The Covid-19 pandemic is developing on the Italian scenario in the Netherlands due to the rapid spread of the virus and increased mortality rates. But the government is still hesitating about whether to apply strict quarantine, close schools, and stores.
According to an MK correspondent, reporting from the Land of Tulips, toilet paper is still inexplicably popular here.
There is no canine fodder on sale. Probably, people are buying them out to eat later, when there is nothing to it at all? Very cheap products form the trending so far.
I am in the risk group due to disability, but they pay me no benefits. Just said: “Stay home!”
I have a sore throat and fever, but I understand that this is likely due to the panic that I am going through now.
A few days ago, the Dutch premier came forth with a brilliant idea to follow Britain’s example: really, why don’t we all, the healthy and sick, the young and the aged, contract this virus to form a ‘herd immunity’? But the doctors did not approve his plans, since, according to them, building an immunity would take several decades. Some believe in the theory that the authorities plan to terminate the ‘useless’ aged population.
Two private hospitals recently went bankrupt and shut down, now they are trying to form somewhat of clinics from hotels, but cannot ensure any proper level of medical service.
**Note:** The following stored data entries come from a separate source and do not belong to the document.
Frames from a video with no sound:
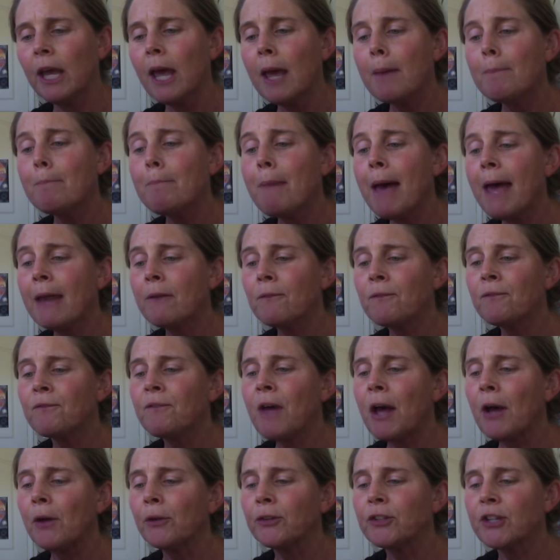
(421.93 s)
Men
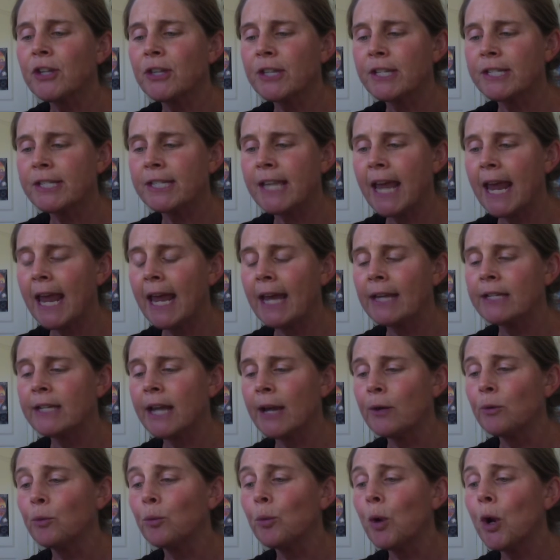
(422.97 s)
fell to the sand
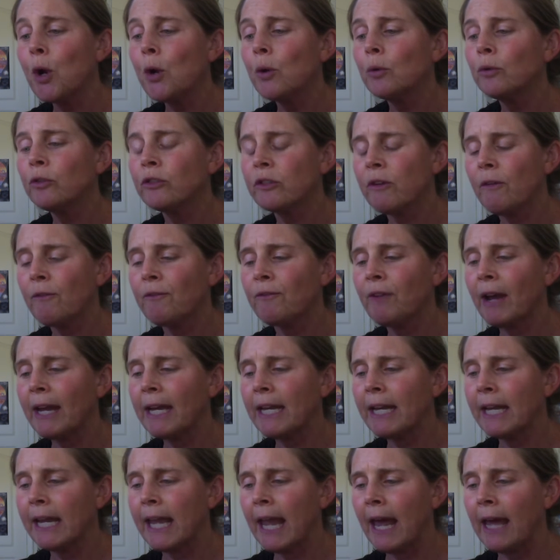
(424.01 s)
and rose to fight
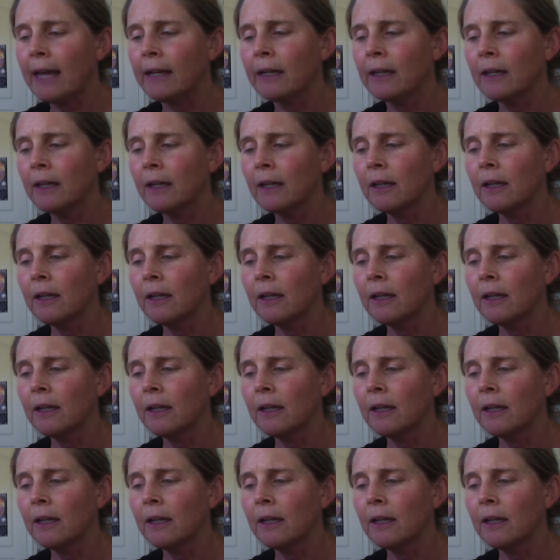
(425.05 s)
again.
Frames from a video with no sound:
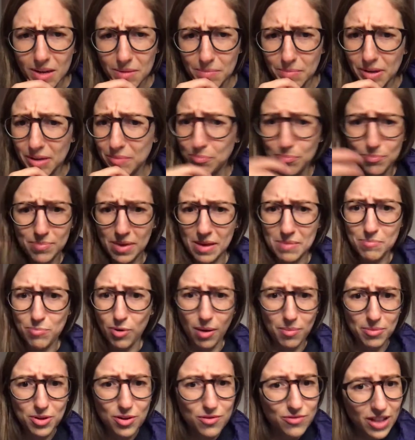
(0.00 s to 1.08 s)
but
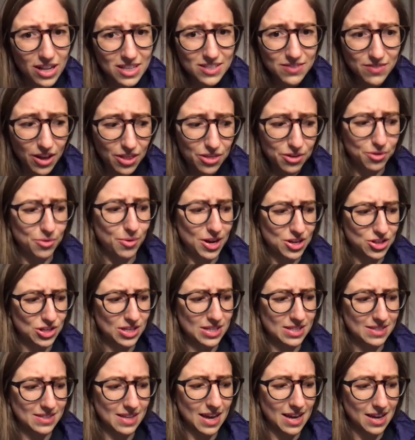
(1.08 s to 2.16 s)
probably you have lots of other
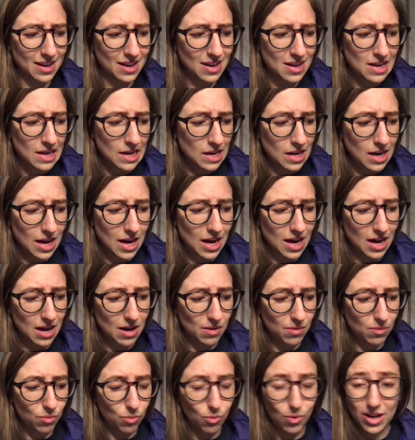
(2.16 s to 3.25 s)
questions like uh,
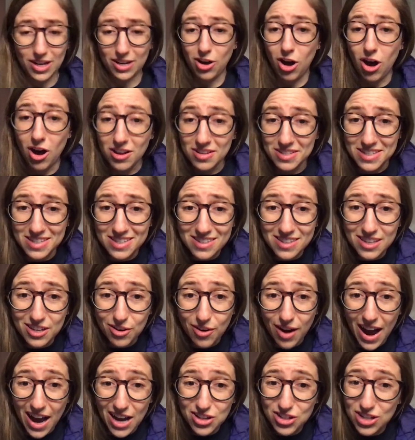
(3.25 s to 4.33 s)
what causes the
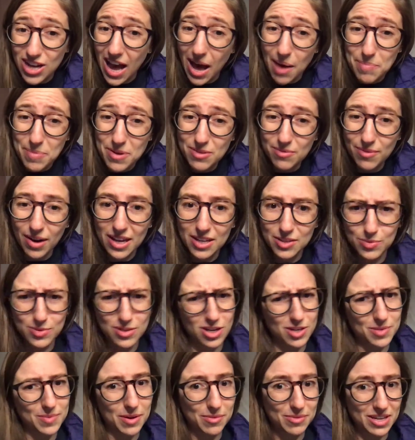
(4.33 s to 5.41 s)
crash to happen, right? Because we
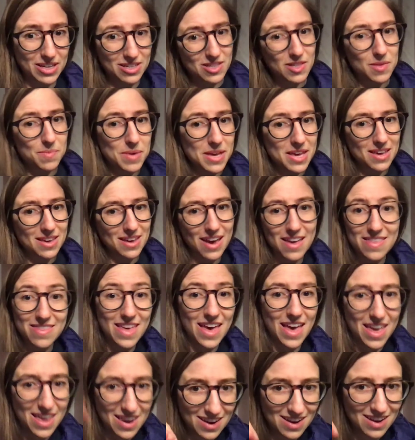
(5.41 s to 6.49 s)
talked about we get to the peak and
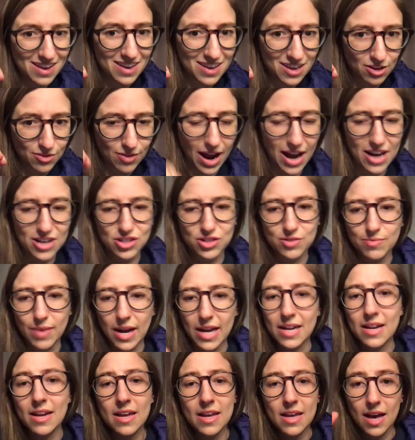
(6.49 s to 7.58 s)
then crash,
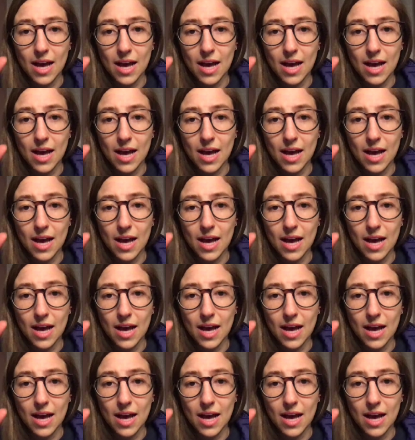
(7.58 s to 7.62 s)
right?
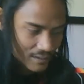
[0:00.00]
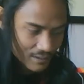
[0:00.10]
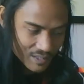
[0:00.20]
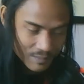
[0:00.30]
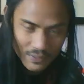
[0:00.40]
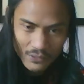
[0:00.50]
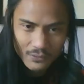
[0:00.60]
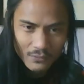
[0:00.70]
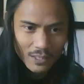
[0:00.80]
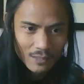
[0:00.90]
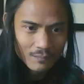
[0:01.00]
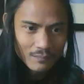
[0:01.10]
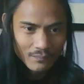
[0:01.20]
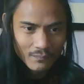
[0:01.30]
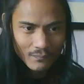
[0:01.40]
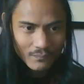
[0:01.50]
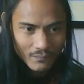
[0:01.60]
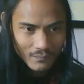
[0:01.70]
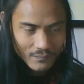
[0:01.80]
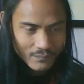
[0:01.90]
the spirit realm.
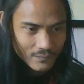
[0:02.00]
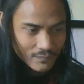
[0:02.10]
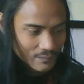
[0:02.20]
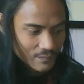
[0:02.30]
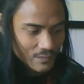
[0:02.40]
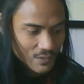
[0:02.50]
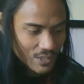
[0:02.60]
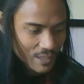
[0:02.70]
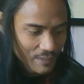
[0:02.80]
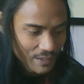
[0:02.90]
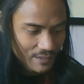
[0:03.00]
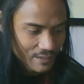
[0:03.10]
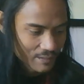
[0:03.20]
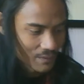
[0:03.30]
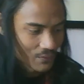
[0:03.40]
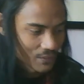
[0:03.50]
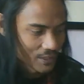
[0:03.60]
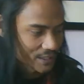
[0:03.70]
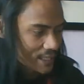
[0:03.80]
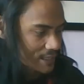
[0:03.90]
Shamanism is where
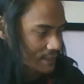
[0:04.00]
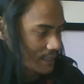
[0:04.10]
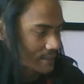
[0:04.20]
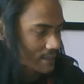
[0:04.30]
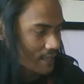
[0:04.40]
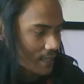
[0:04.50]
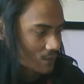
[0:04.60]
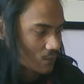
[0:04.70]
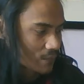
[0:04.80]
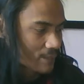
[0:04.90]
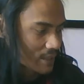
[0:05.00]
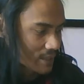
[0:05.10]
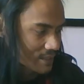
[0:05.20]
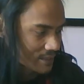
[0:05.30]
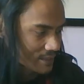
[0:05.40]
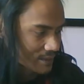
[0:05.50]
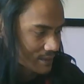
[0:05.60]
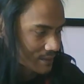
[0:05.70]
it's at, guys. And we must,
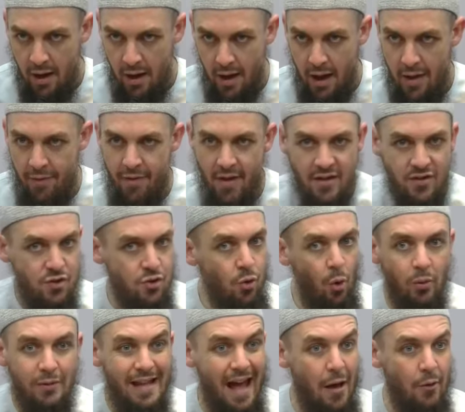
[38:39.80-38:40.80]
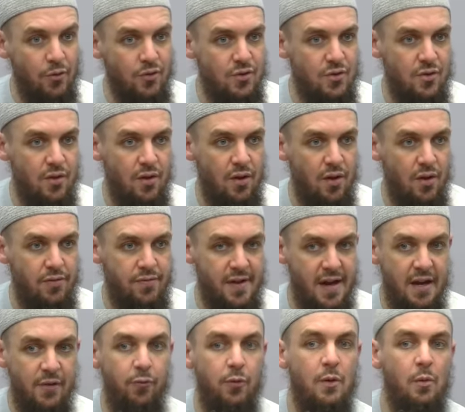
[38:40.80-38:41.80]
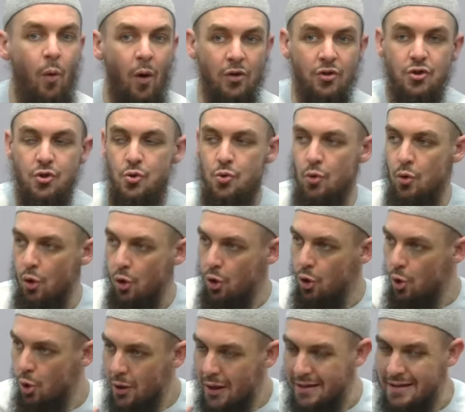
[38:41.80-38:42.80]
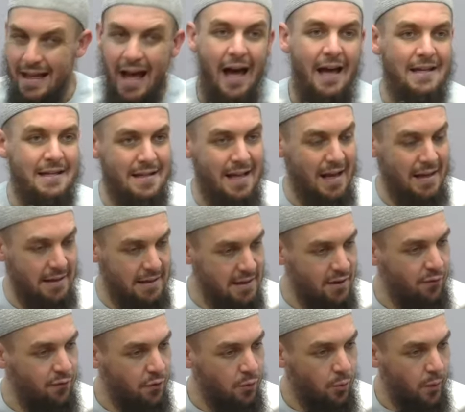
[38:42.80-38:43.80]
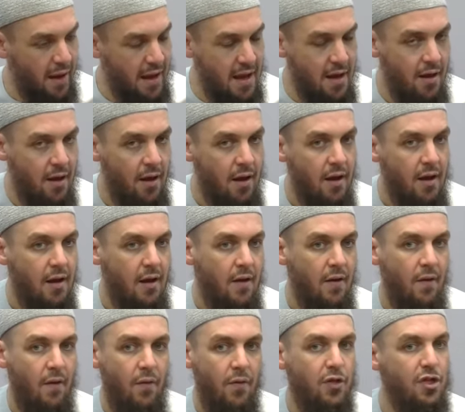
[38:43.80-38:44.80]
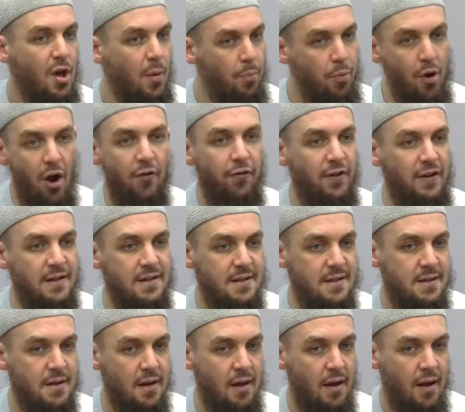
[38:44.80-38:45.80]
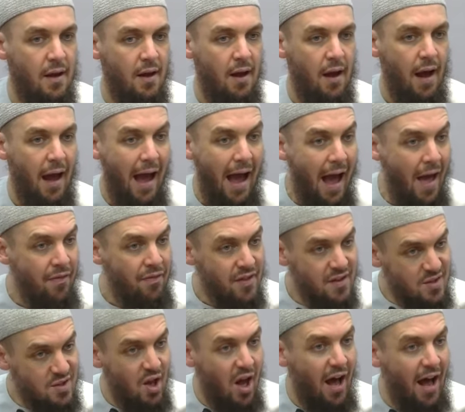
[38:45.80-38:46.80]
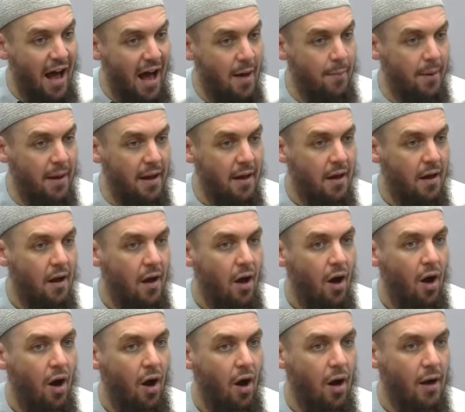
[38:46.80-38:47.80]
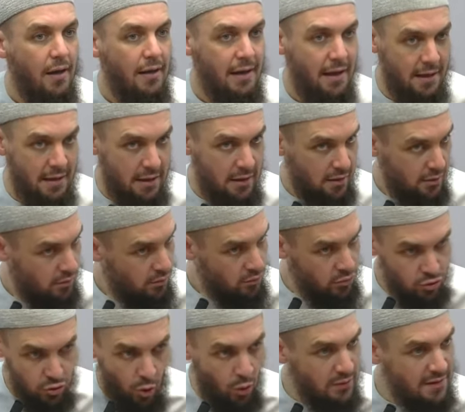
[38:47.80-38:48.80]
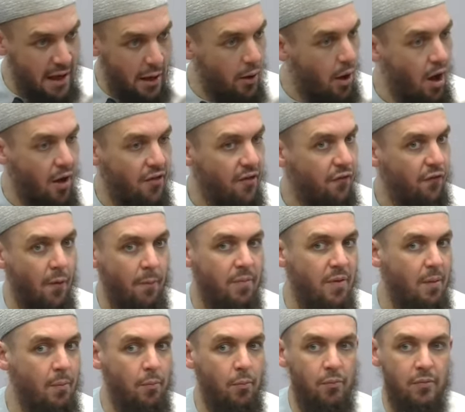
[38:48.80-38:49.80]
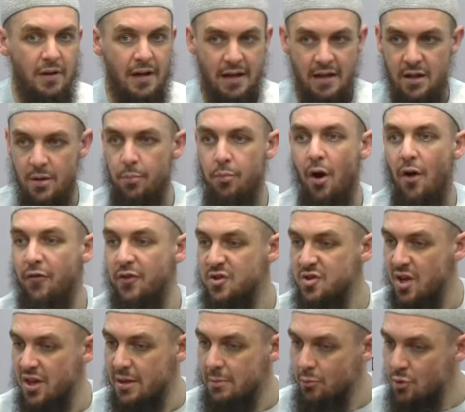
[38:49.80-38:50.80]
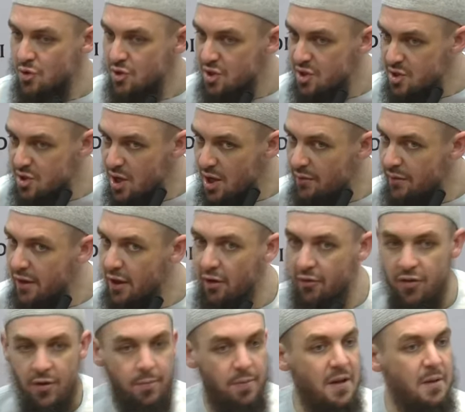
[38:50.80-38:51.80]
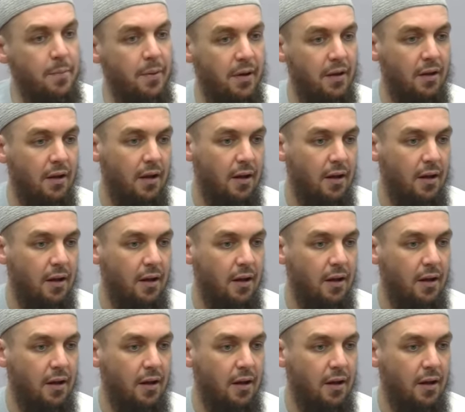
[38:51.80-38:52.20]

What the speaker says: And there's no doubt that if we want to look at that a slightly different way, the prophets and the sahaba, yani, no doubt are the prophets are the most deserving of the people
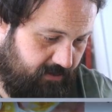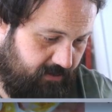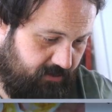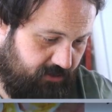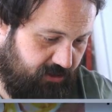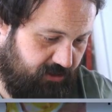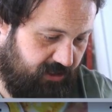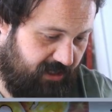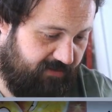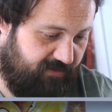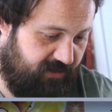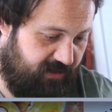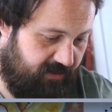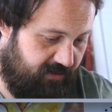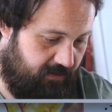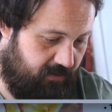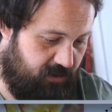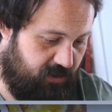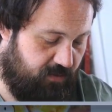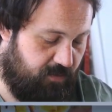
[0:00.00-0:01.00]
just giving you
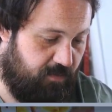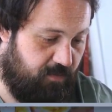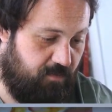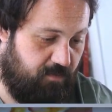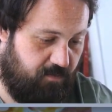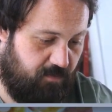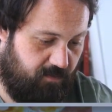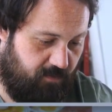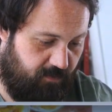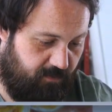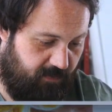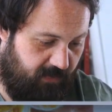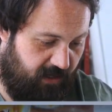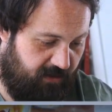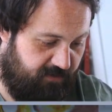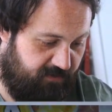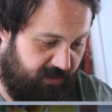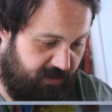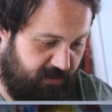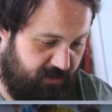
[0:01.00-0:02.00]
some
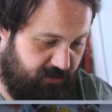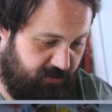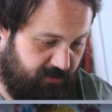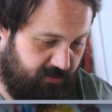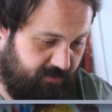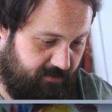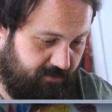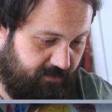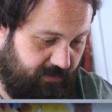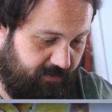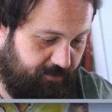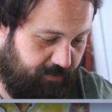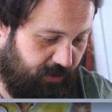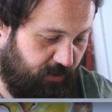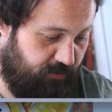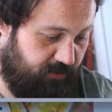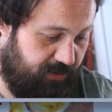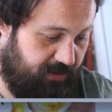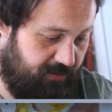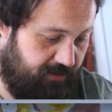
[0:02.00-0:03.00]
advice on
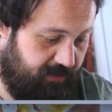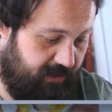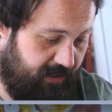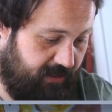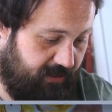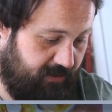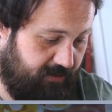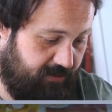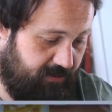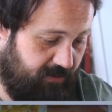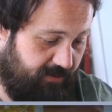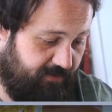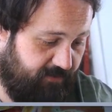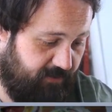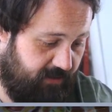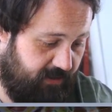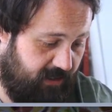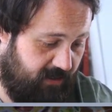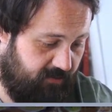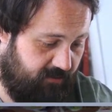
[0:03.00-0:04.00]
building your deck and stuff
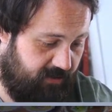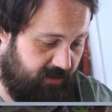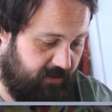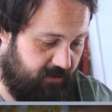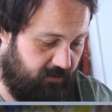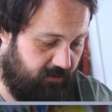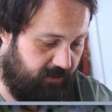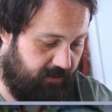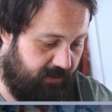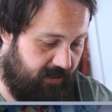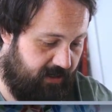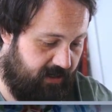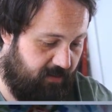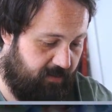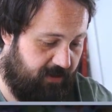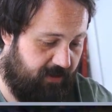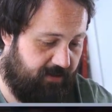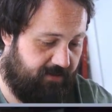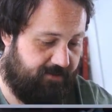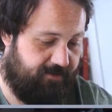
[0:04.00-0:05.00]
like that. We'll take a look at that in a
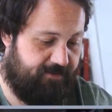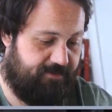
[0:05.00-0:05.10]
bit.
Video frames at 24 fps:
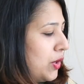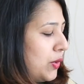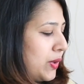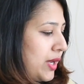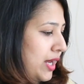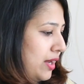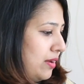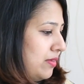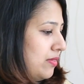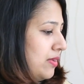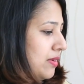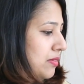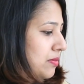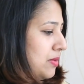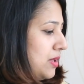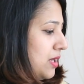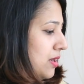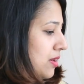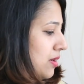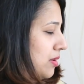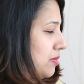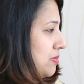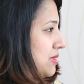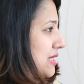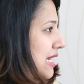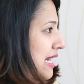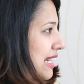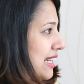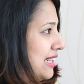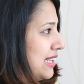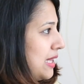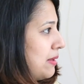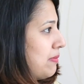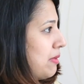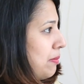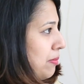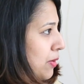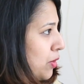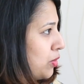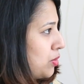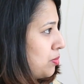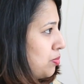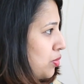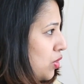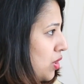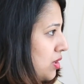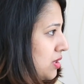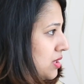okay, telling them
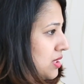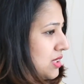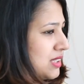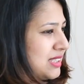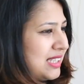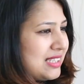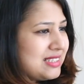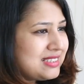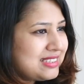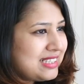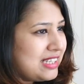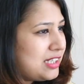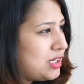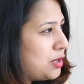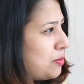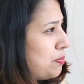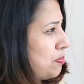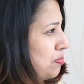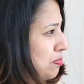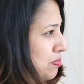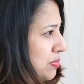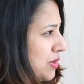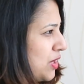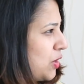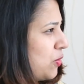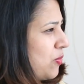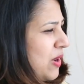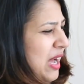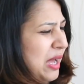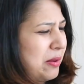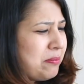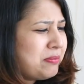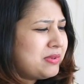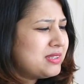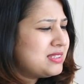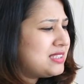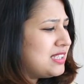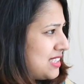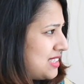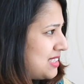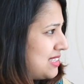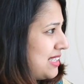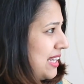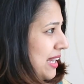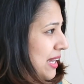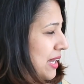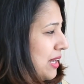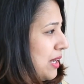about product and set up requirement,
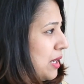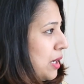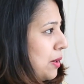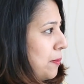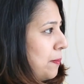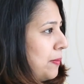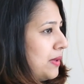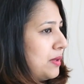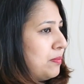that's there.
By the way, family doctors receive their patients in protective suits and masks, adding color to the local exterior.
Some doctors cancel appointments by phone, even those who must treat them at home. Others consult by skype – better than nothing. There are no volunteers, like in some other countries. Nobody helps anyone for nothing.
I recently read an ad in a newspaper, saying a man with a disability would pay EUR 3,000 to anyone ready to spend a quarantine with him.
Many websites are selling masks, but they are swindlers. There are no masks anywhere.
And one of the recent news: Holland recalled its military from Iraq and Afghanistan. A local insurance firm on transport means offered helicopters to fly those infected. Designated outlets are raising awareness in several languages, including in sign language, recommending what to do if you have the first symptoms of infection.
Our streets resemble somewhat of a horror movie – no cars, no people, no public transport, and even postmen are working just because they were promised an increase in salary. Almost all shops are closed, pupils are in quarantine, struggling with their parents in order not to do their homework, and parents going crazy, unable to cope with the fierce energy of their offsprings. Police report increasing violence against children these days.
Final exams are canceled, and all pupils will get their marks based on the previous ones.
Local entrepreneurs, having lost their incomes, demand compensation from the government. Bigger companies have airbags, but small ones do not have them since the insurance policy does not envisage such a force majeure. No one could imagine that this would happen to us. I think the state lacks resources to compensate for such significant financial losses.